Les choses semblent s’accélérer ces jours-ci. Coup sur coup, les 23 et 24 septembre, les tribunaux administratifs de Lyon et de Paris, deux poids-lourds, lui ont donné raison. Un revirement spectaculaire, puisqu’ils avaient jusque-là tranché en faveur de l’université. Le 25 septembre, victoire à Orléans aussi. Les universités sont temporairement tenues d’inscrire ces étudiants dans le master 2 qu’ils demandaient, et doivent leur verser des indemnités, entre 1.000 et 2.000 euros.
Légal ou pas ?
Les tribunaux administratifs n’ont pas encore jugé « au fond » (Note de FV : 2 décisions au fond existent déjà sur le principe). Ils ne font qu’exprimer un doute sur la légalité de la sélection. Cela suffit pour mettre l’université dans tous ses états.
Déjà en mars dernier, dans un communiqué, la Conférence des présidents d’université (CPU) avait alerté le gouvernement sur » la fragilité juridique » de la sélection en M2. « Il est urgent que ce point soit réglé », écrivait l’instance de représentation des universités, « afin que nos établissements puissent pratiquer cette sélection à l’entrée en M2 sans s’exposer à des risques de contentieux ».
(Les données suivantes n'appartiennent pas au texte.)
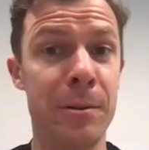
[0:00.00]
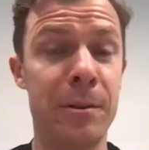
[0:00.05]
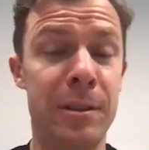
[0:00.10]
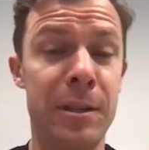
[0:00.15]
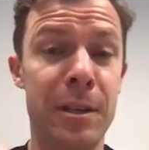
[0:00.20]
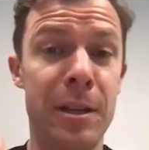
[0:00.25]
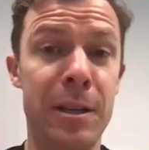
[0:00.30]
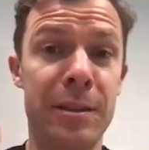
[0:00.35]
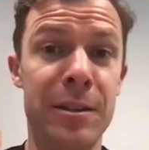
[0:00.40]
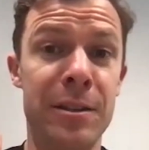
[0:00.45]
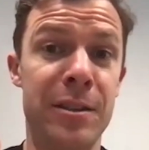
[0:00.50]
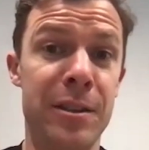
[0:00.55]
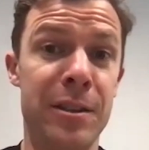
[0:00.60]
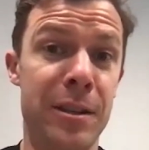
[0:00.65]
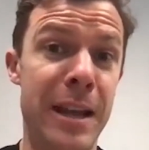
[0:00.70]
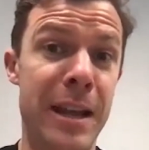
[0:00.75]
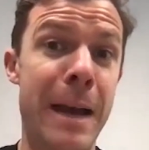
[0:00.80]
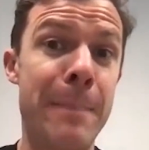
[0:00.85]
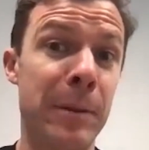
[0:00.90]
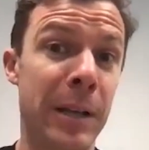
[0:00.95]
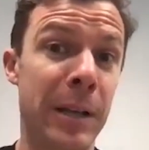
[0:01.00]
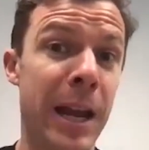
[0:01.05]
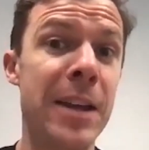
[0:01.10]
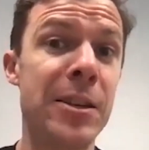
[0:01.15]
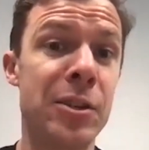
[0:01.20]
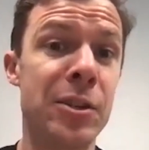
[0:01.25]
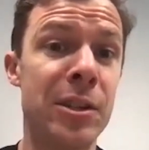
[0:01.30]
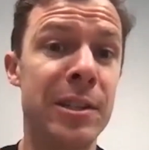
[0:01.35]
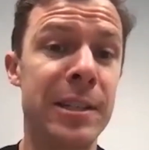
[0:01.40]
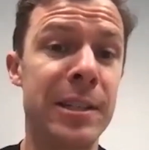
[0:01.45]
the
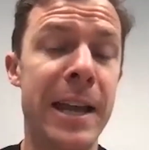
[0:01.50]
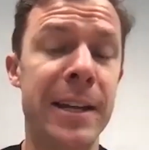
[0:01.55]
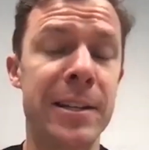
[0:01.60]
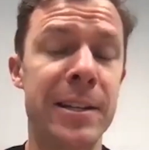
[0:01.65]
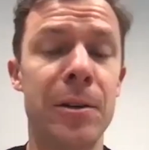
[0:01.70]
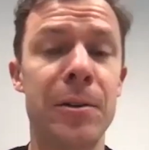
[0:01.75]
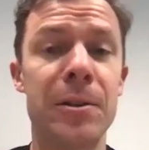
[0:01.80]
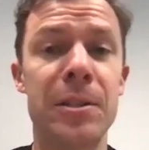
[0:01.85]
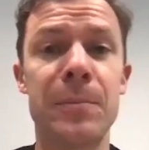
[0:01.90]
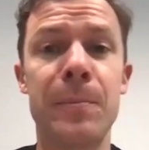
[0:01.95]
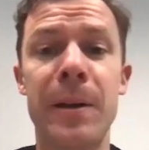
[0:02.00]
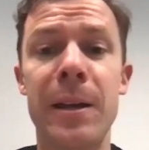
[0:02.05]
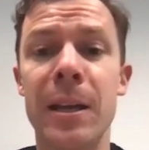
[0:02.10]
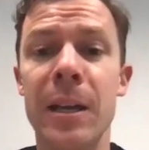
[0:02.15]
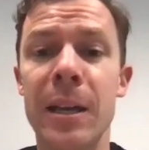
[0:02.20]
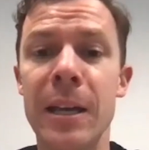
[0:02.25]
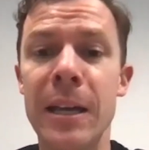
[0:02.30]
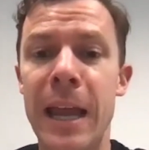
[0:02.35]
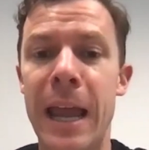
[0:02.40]
application stack, so to speak.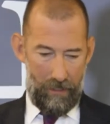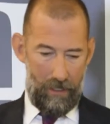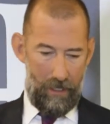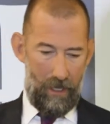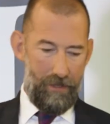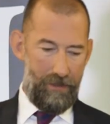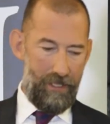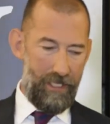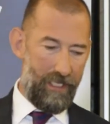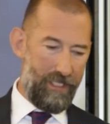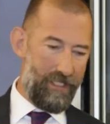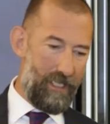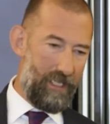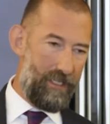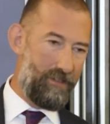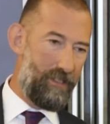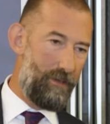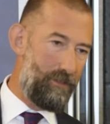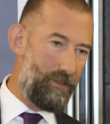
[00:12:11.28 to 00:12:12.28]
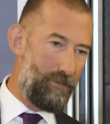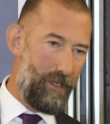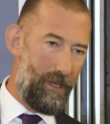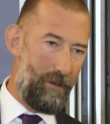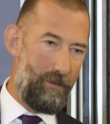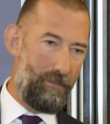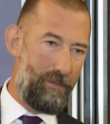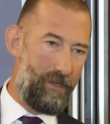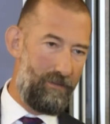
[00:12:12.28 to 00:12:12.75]
I think executive summaries have
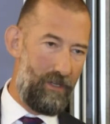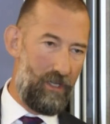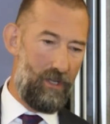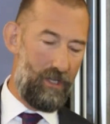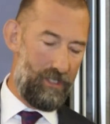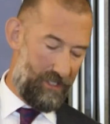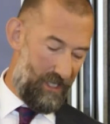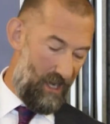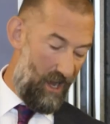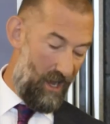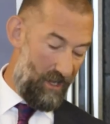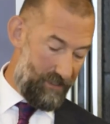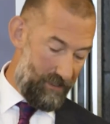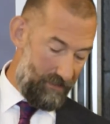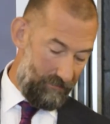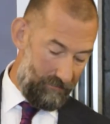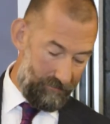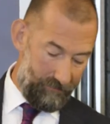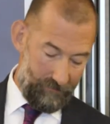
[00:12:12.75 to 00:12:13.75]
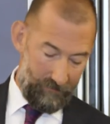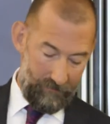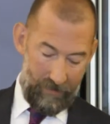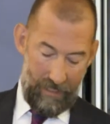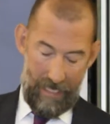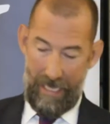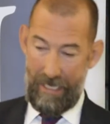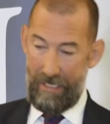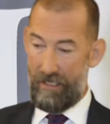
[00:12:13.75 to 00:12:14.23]
become a bit of a lost art
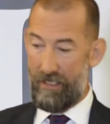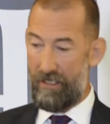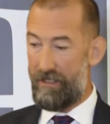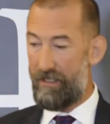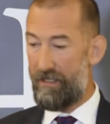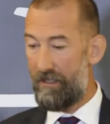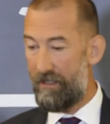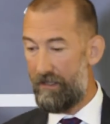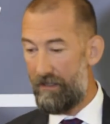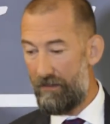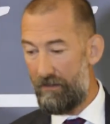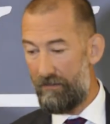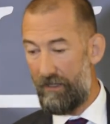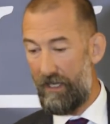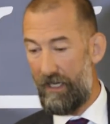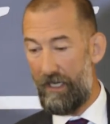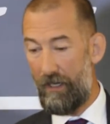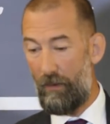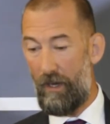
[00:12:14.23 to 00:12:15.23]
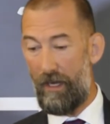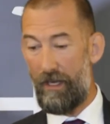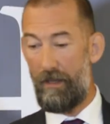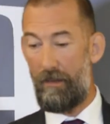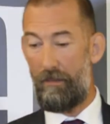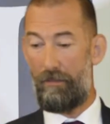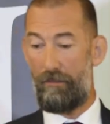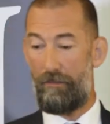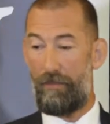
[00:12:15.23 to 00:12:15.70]
and really are one of
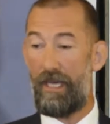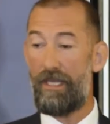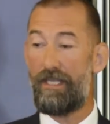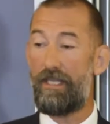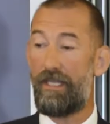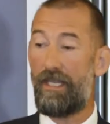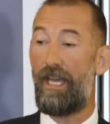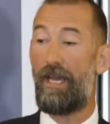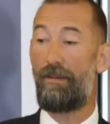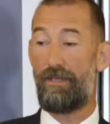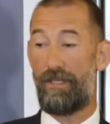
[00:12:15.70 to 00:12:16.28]
the best kept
Le secrétariat à l’enseignement supérieur préfère botter en touche. Thierry Mandon, lors de sa conférence de presse de rentrée, reconnaît que « le problème n’a que trop duré » et qu’il y a des aspects juridiques qui méritent d’être précisés ». Mais il renvoie prudemment à un « Comité de suivi master ». Celui-ci devrait trancher d’ici la fin de l’année. En clair : attendons.
Pas de place…
Anne Fraïsse, la très remuante présidente de Montpellier 3, n’en a pas l’intention. A la rentrée, elle a dû inscrire une étudiante en master 2 après que cette dernière a fait un recours en justice. La présidente estime que plus de 400 étudiants pourraient ainsi se rebiffer. Elle explique :
« Mais on est obligé de sélectionner ! On n’a pas l’encadrement pour accepter davantage d’étudiants. En info-communication, j’avais 64 candidats pour 20 places ! Je ne vais pas en prendre 64 ! »
Elle n’a pas assez d’enseignants, ni d’entreprises qui veuillent les accueillir en stage. « Puisque le ministère ne veut pas trancher, on a fait appel au Conseil d’Etat pour avoir une décision claire ».
Comme les tribunaux administratifs depuis plus d’un an, le Conseil d’Etat ne pourra qu’émettre un doute sérieux sur la légalité de la sélection. Me Verdier attend avec impatience les premiers jugements au fond. « Grenoble doit se prononcer fin octobre », assure-t-il. Les grandes manœuvres ne font que commencer.